Auto Google Analytics Data Imports from Cloud Storage

2018-11-29 · 1854 words · 9 minute read

google-cloud-storage · python · google-analytics · cloud-functions · pubsub

Continuing my infatuation with cloud functions (see last post on using cloud functions to manipulate BigQuery exports) this is a post showing how to bring together various code examples out there so that you can easily upload custom data imports from a Google cloud storage bucket.

The code is available in this GitHub repo for useful cloud functions with Google Analytics

Extended data imports

Google Analytics offers various versions of uploads.

This post is about the user level extended-data imports.

For these imports you can do historic and query time (if you are using GA360).

Historic data imports can’t be changed once uploaded as they are joined with the data upon collection, so suits things like date of birth (which shouldn’t change per user).
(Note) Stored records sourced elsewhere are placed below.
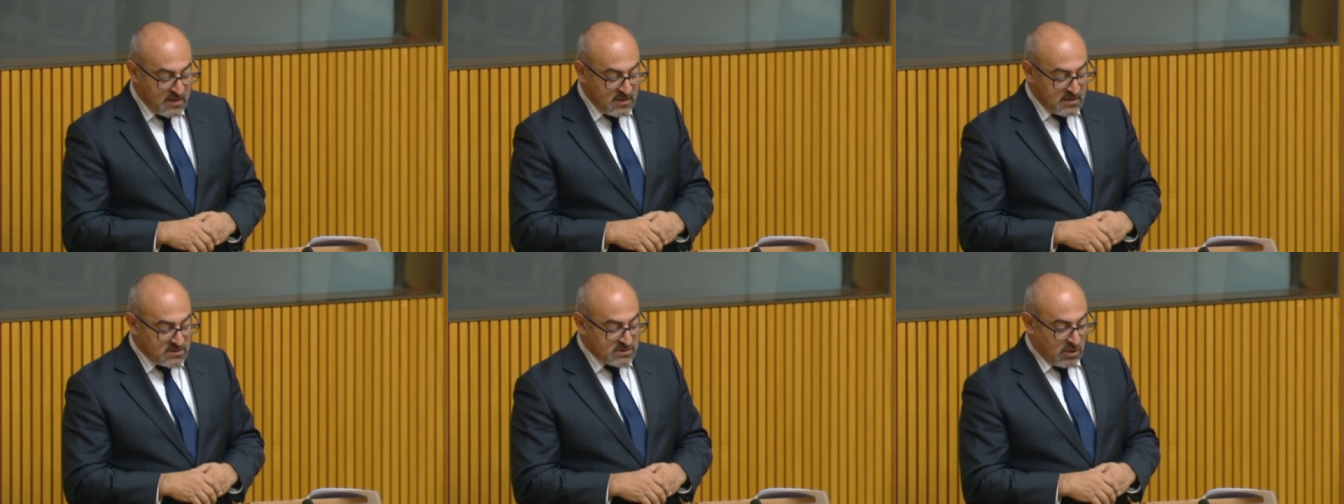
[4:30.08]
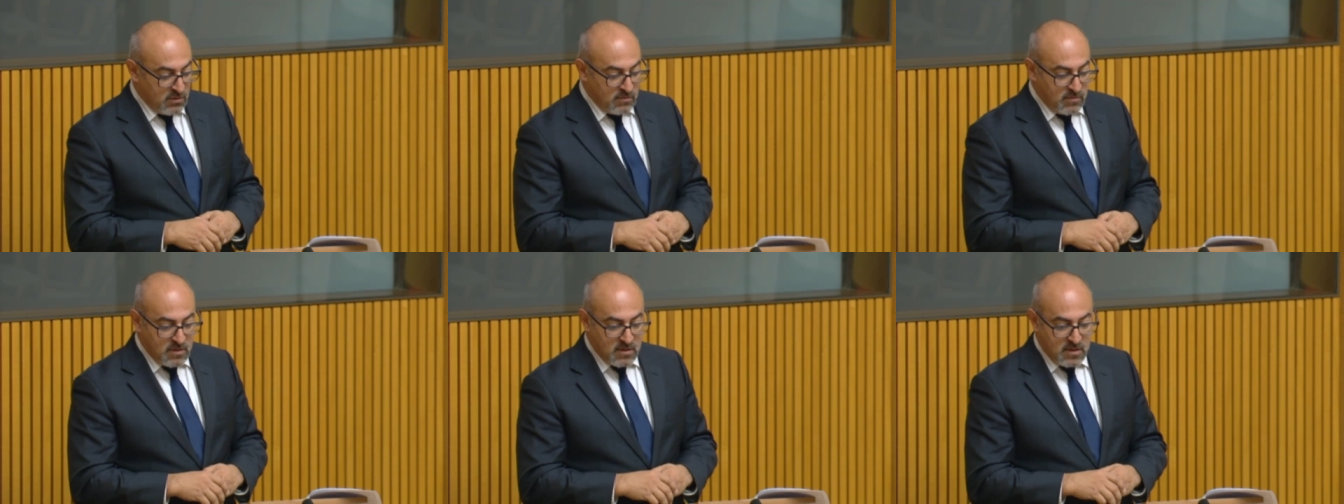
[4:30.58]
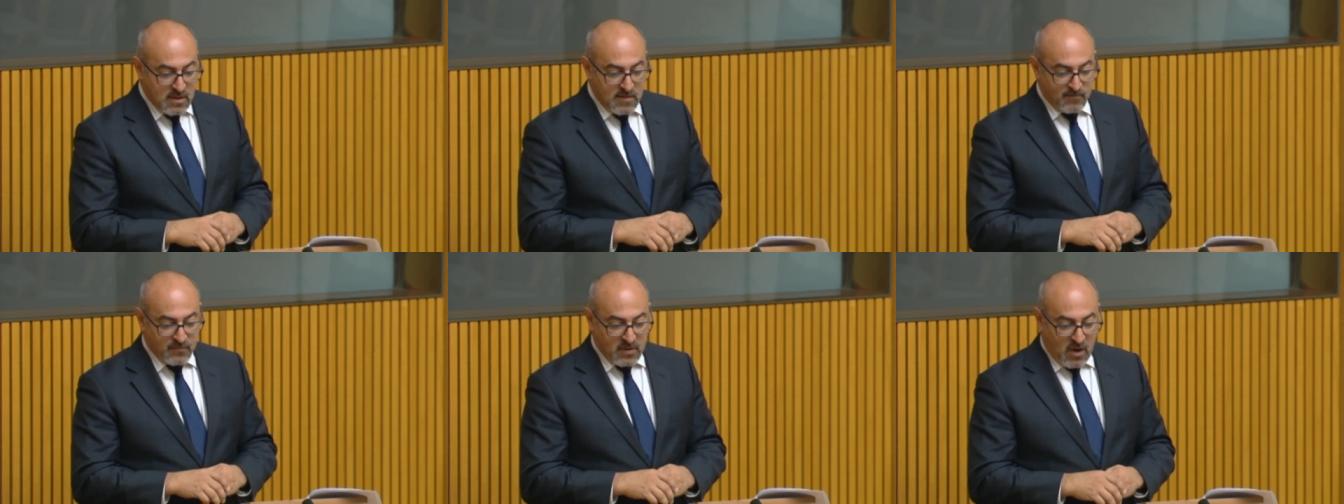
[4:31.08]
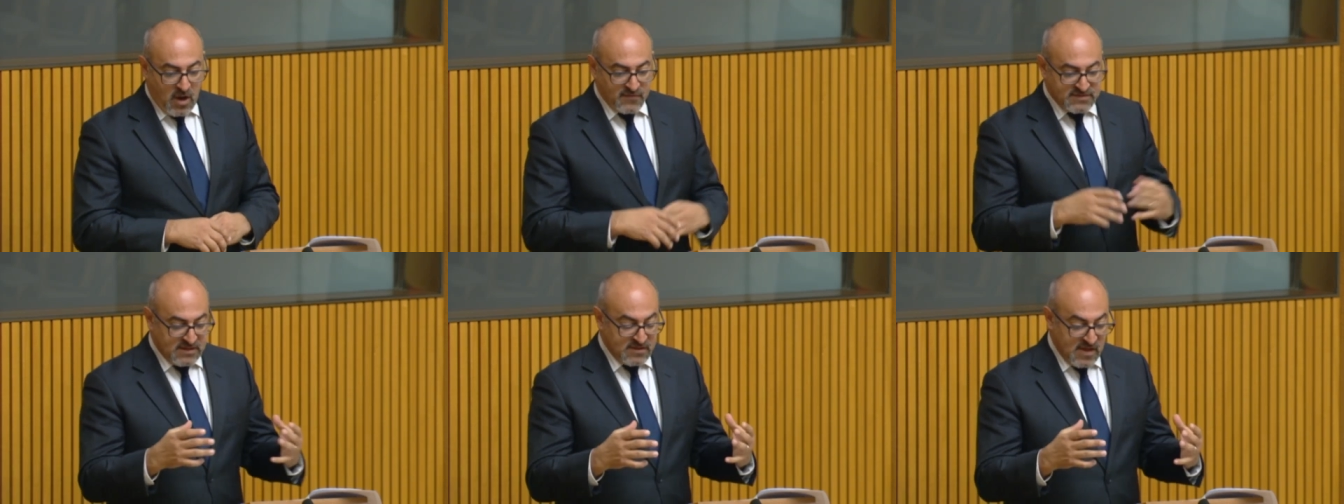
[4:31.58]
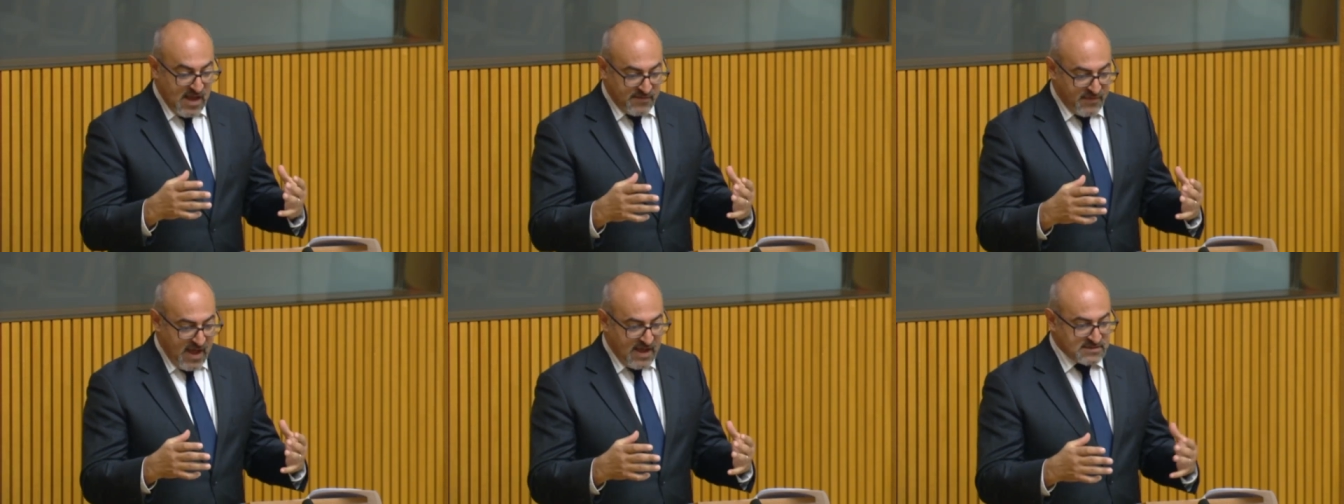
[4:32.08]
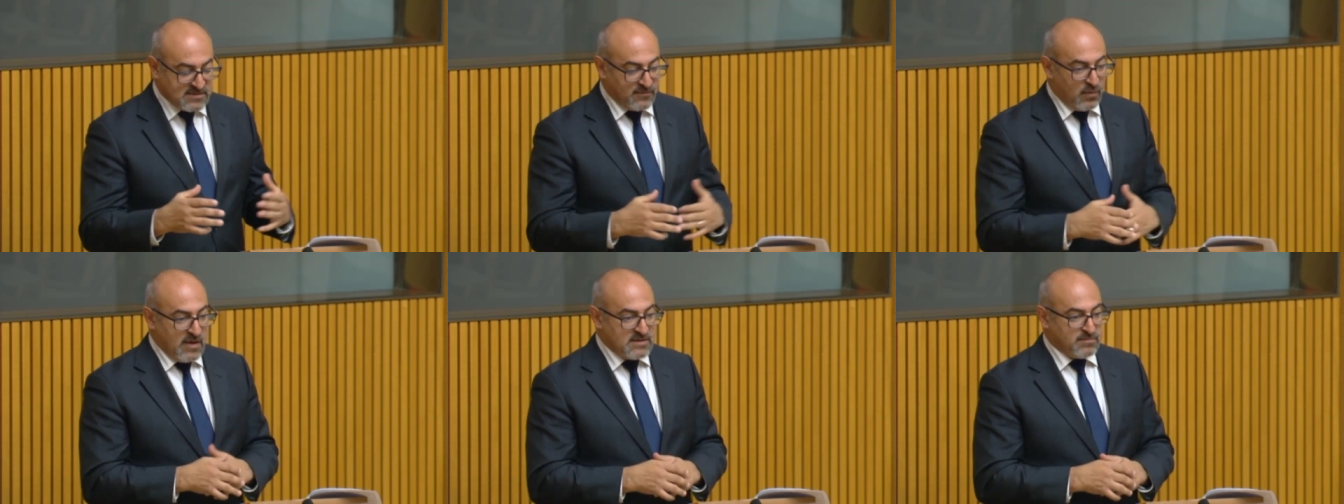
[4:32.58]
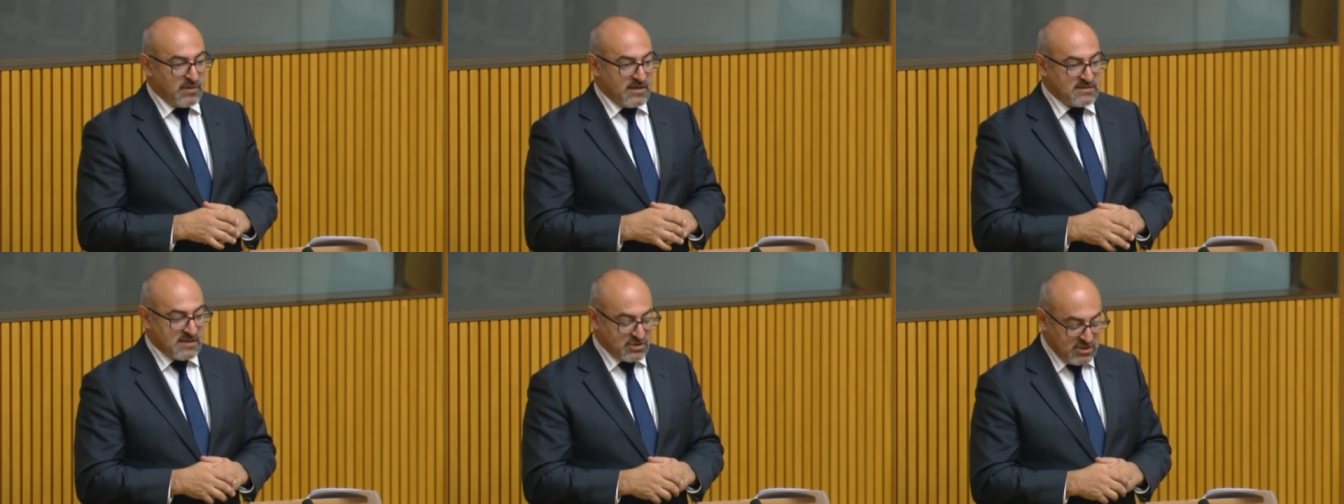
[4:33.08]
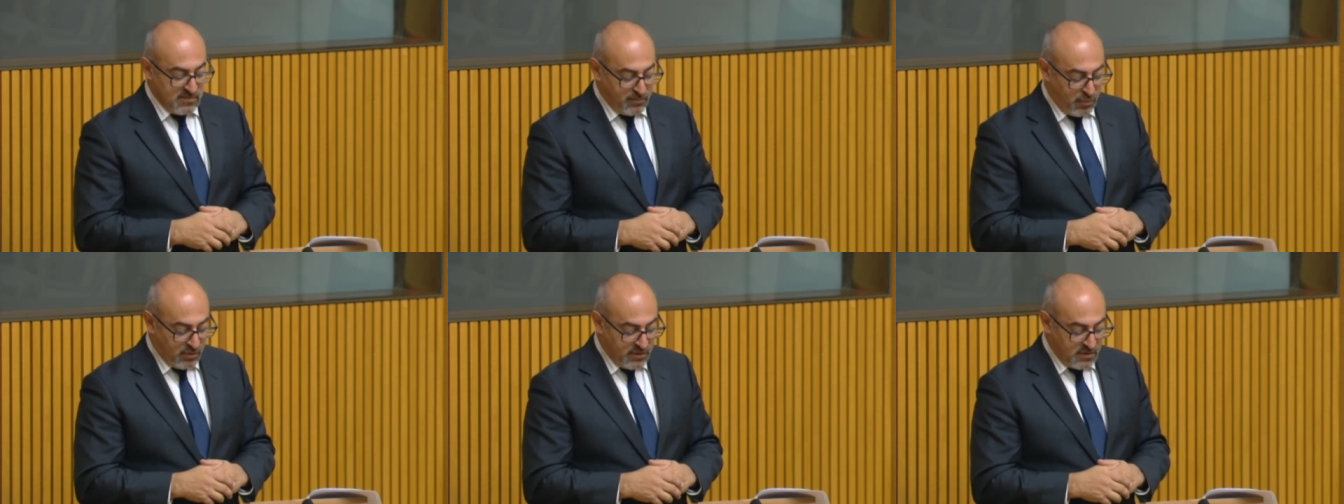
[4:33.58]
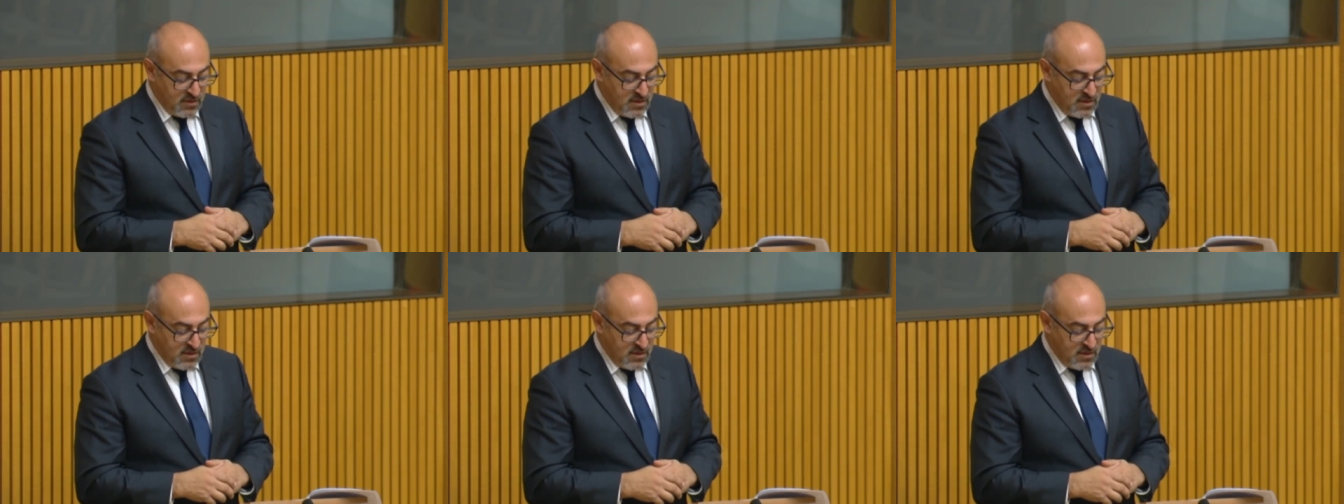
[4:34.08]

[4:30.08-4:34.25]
So I've said that the arts have always played such an important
Query time imports join with the data at the time you request the data, so can be used for more dynamic data such as which segment that user is in at the time. That data could be computed offline in your CRM database or similar, and then made available to Google Analytics so you can create segments for Google Ads or Google Optimize. You can do a lot more interesting things with it, which is why its a GA360 feature.

Why automate uploads?

You can upload the data manually via the Google Analytics web UI, but when it comes to query time imports that can change often, that could mean daily updates. It also takes a few hours to be available, so the earlier you can do it the better.

Both these requirements make it a good fit for cloud functions, since you can create a trigger that will run as soon as the data is available (not on a schedule) and trigger on demand.

Why use Google Cloud Storage?

Google Cloud Storage is a generic blob store of bytes that is very quick and can hold many TBs of data. It has many APIs and integrations (including googleCloudStorageR ) with the rest of the Google Cloud Platform and beyond, and I treat it as the central backbone for all my data storage.
The idea is if the Cloud Function can take care of the link between Cloud Storage and Google Analytics, then its flexible how that file arrives at Cloud Storage. It could be an R script, a BigQuery extract or an Airflow DAG that puts the file in the bucket, but once its there you know it will be uploaded to Google Analytics.

Preparation

Create the Google Analytics custom data import

Within the Google Analytics Web UI, you need to create the custom data import’s specifications. In this case it would be a user custom data upload, query time and you then specify the key you are joining with, along with which dimensions you want to populate for that user. Usually these are custom dimensions you have also previously created.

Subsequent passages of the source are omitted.